▶ _Given entries_:
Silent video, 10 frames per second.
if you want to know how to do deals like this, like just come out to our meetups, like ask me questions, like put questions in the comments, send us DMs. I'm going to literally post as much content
---
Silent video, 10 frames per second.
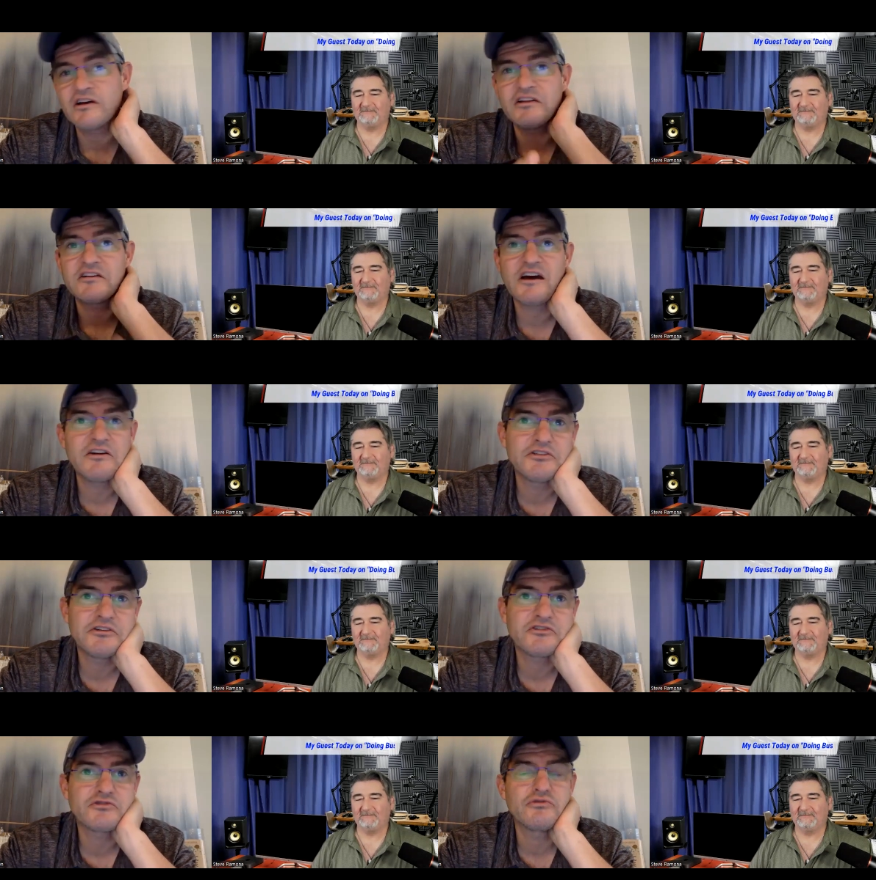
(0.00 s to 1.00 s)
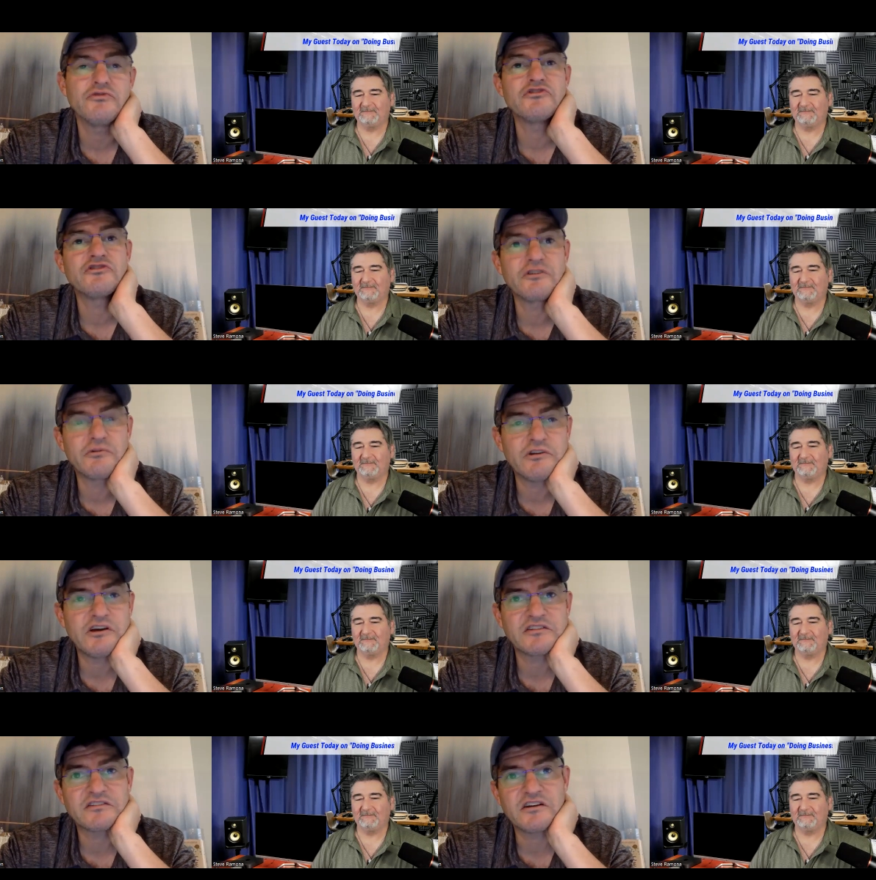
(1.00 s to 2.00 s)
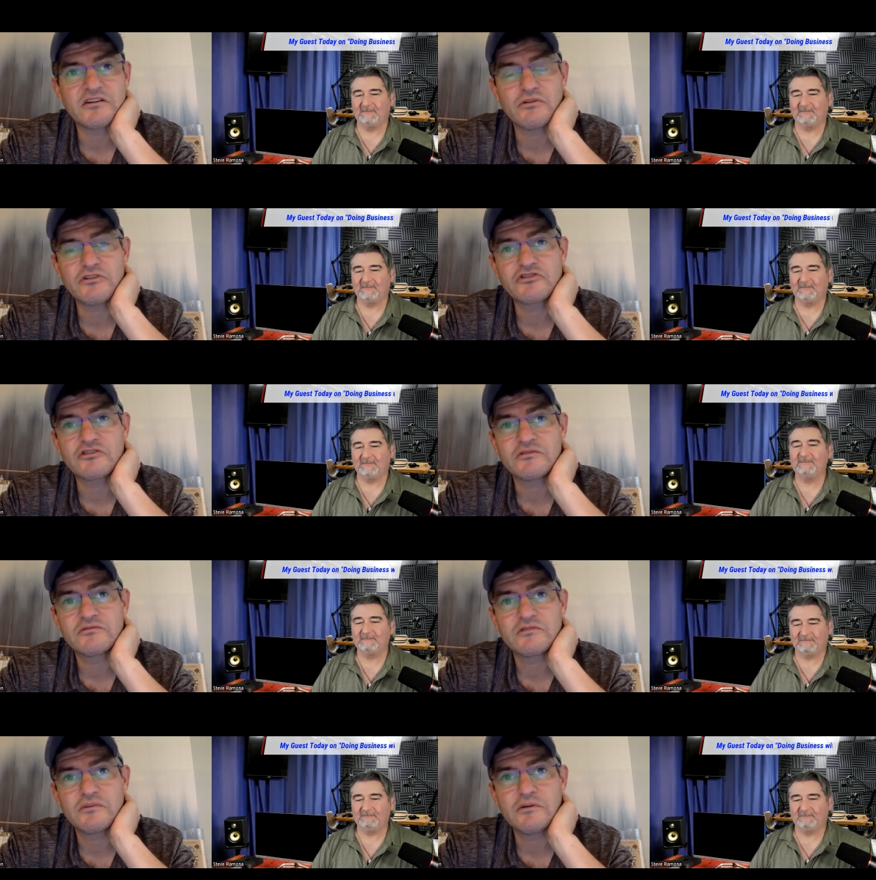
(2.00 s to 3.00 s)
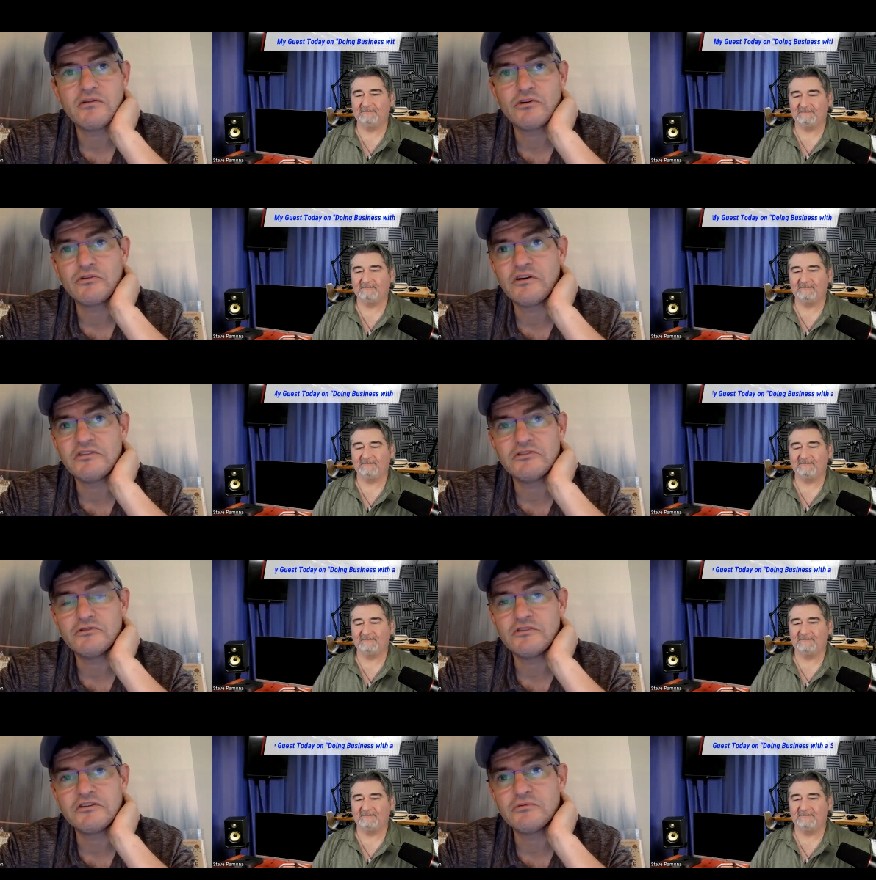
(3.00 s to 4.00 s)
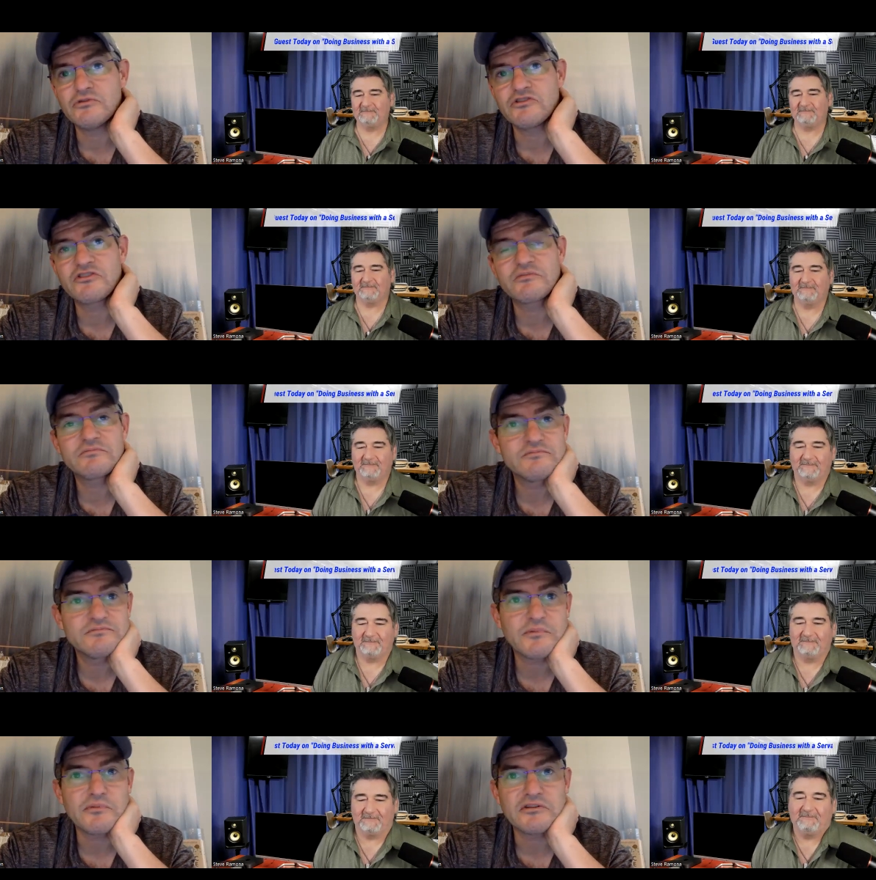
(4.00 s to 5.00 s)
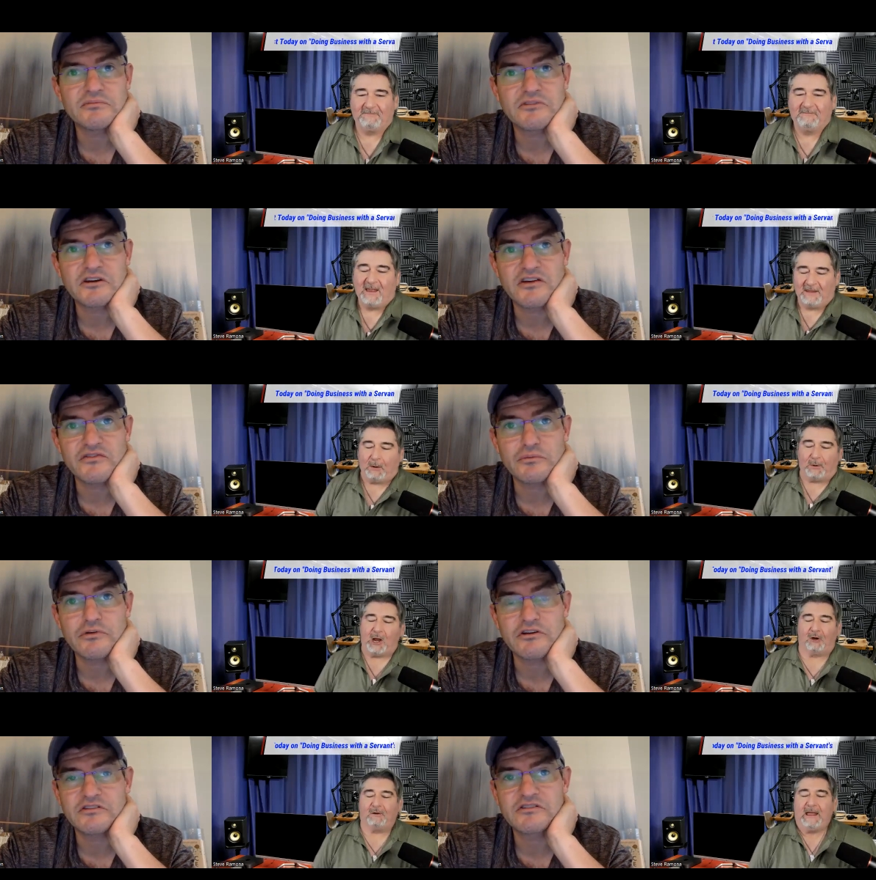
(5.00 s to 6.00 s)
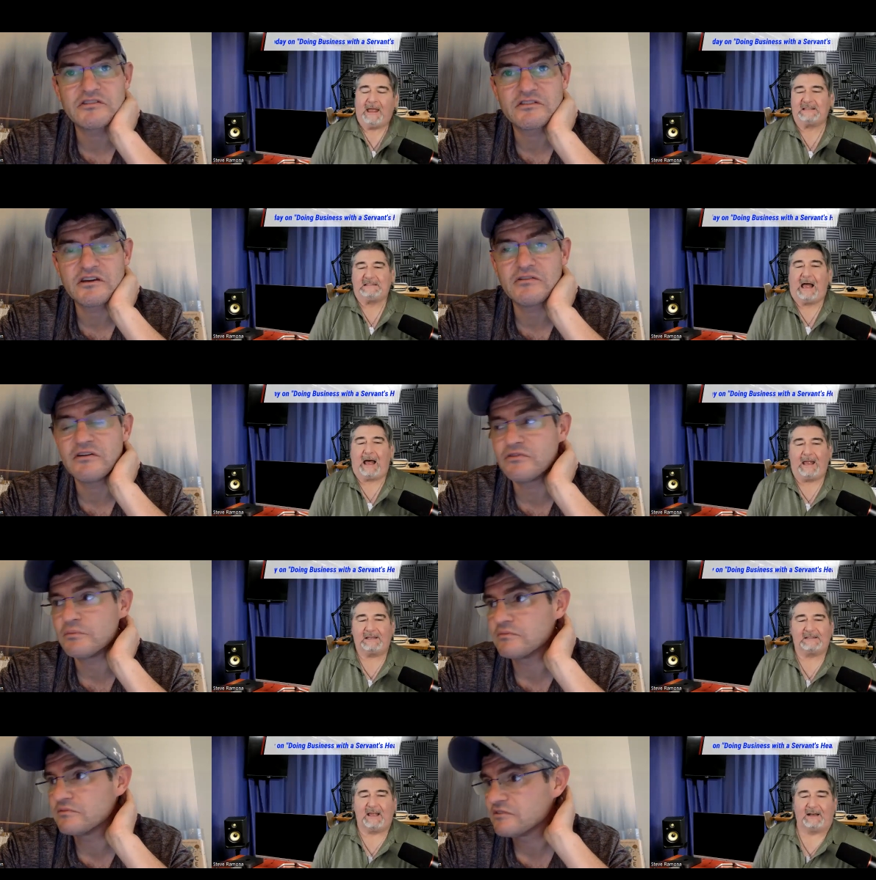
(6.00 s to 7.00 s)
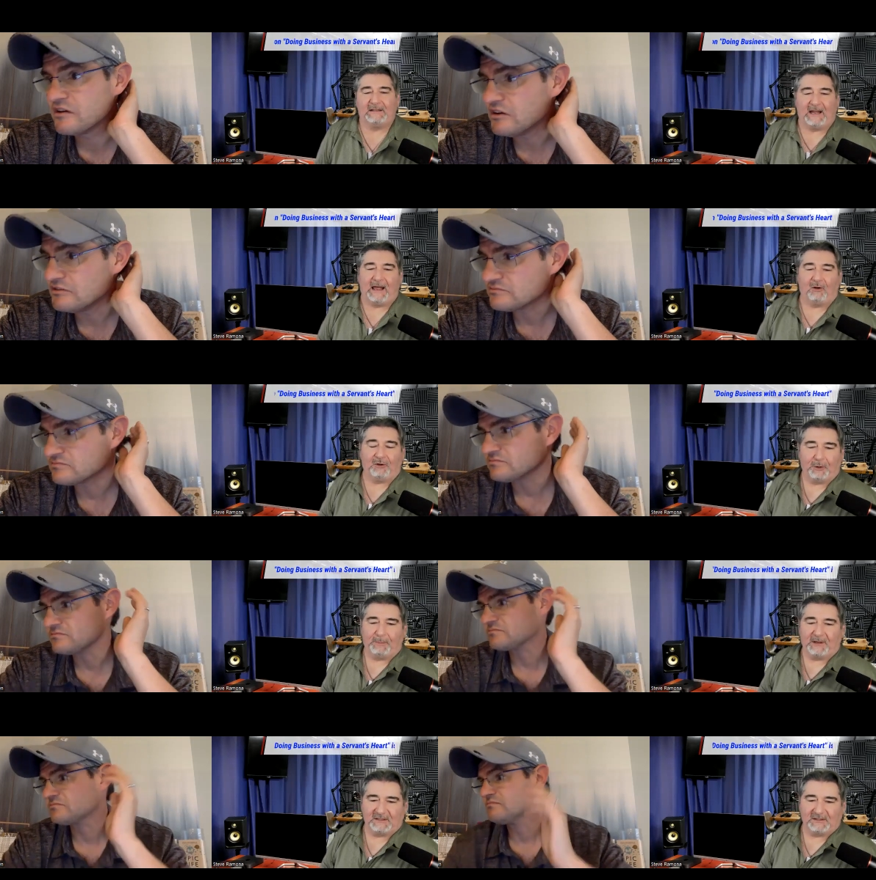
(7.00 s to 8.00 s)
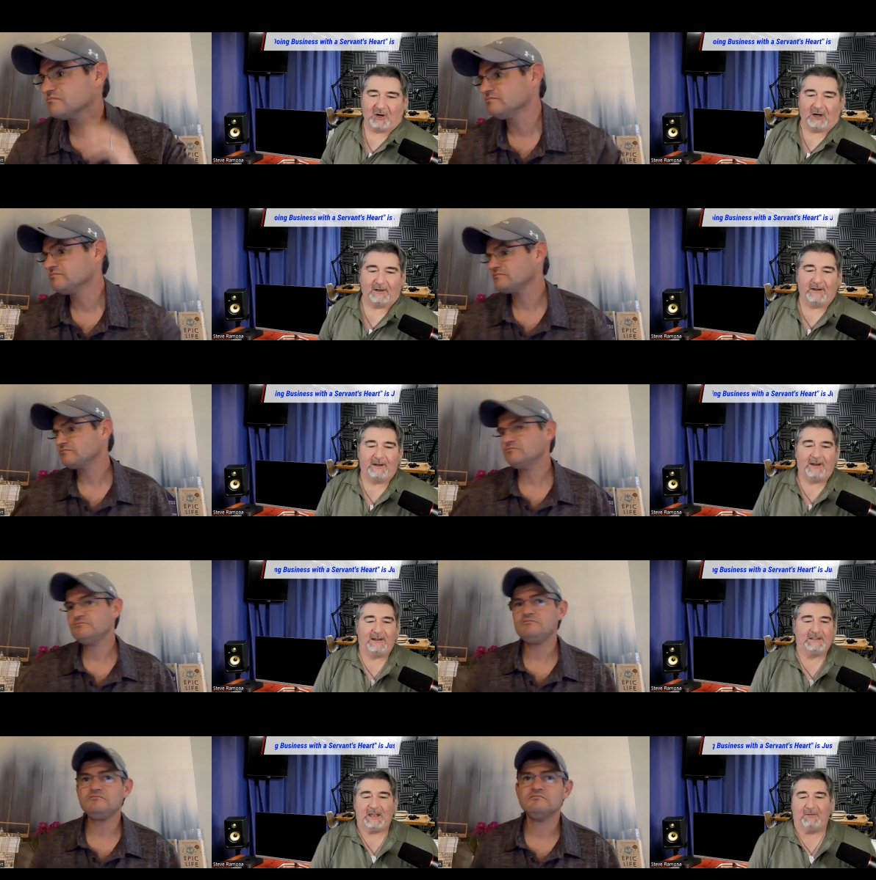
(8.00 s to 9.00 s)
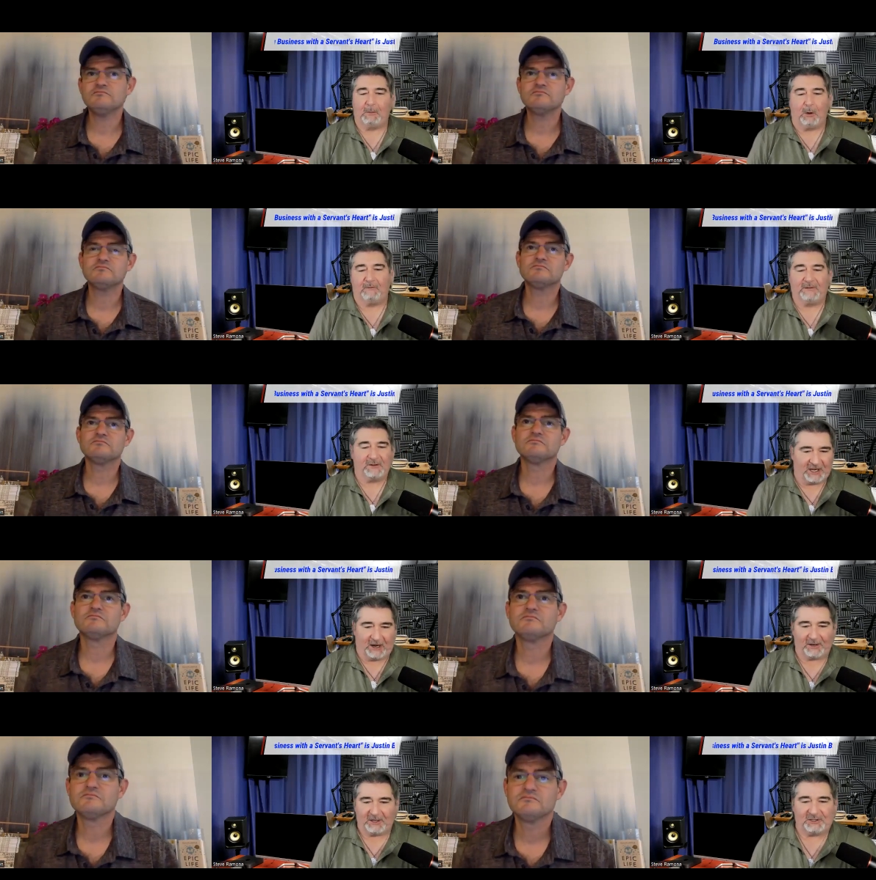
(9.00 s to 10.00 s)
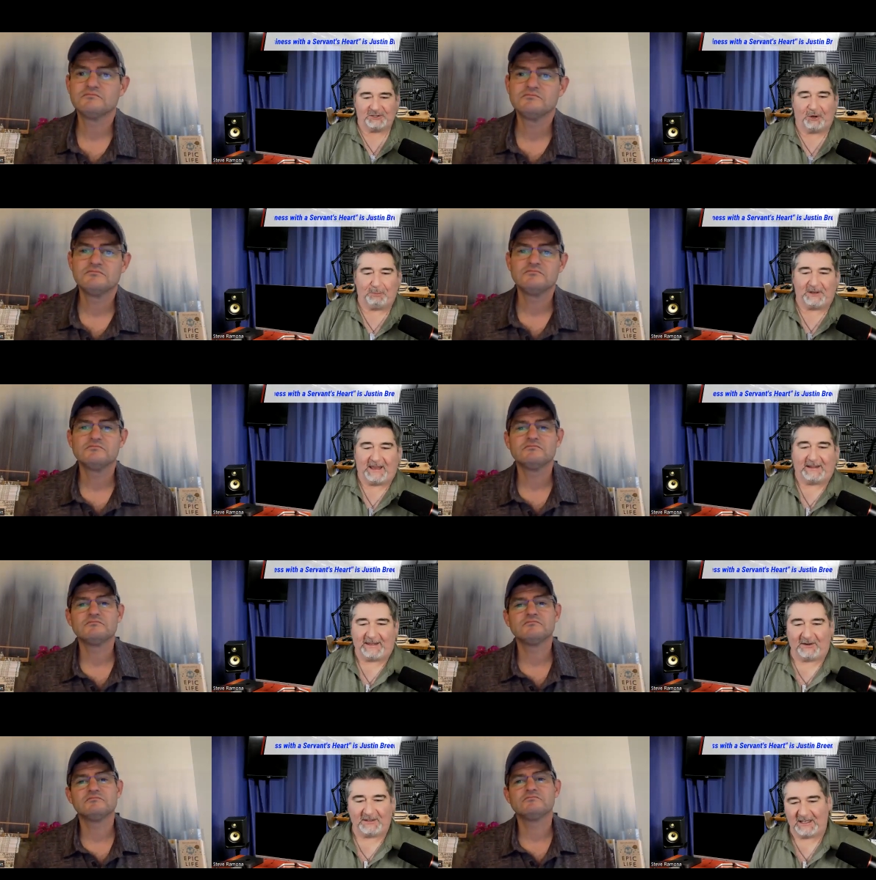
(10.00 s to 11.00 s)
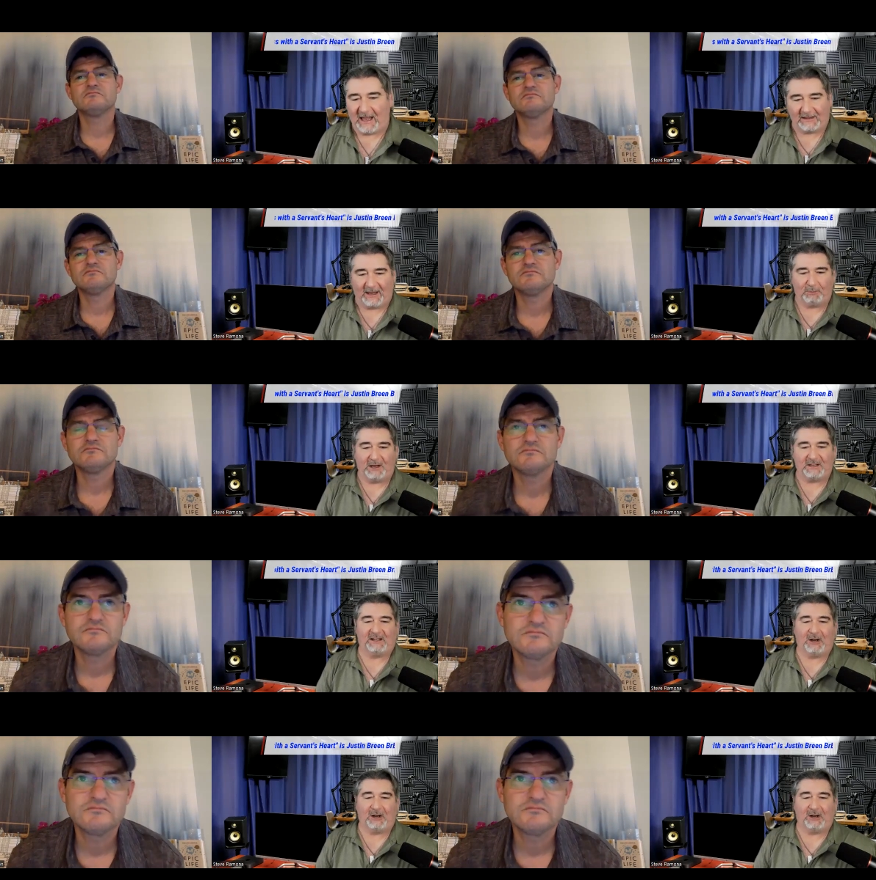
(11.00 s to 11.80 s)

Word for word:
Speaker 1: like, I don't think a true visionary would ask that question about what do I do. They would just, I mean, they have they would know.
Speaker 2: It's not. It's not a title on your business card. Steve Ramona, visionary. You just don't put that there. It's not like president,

▶ _To do_: Reproduce exactly the lines above that run from the one with "(7.00 s to 8.00 s)" to the one with "(11.00 s to 11.80 s)", both included, leaving pictures out.

▶ _Response box_:
(7.00 s to 8.00 s)
(8.00 s to 9.00 s)
(9.00 s to 10.00 s)
(10.00 s to 11.00 s)
(11.00 s to 11.80 s)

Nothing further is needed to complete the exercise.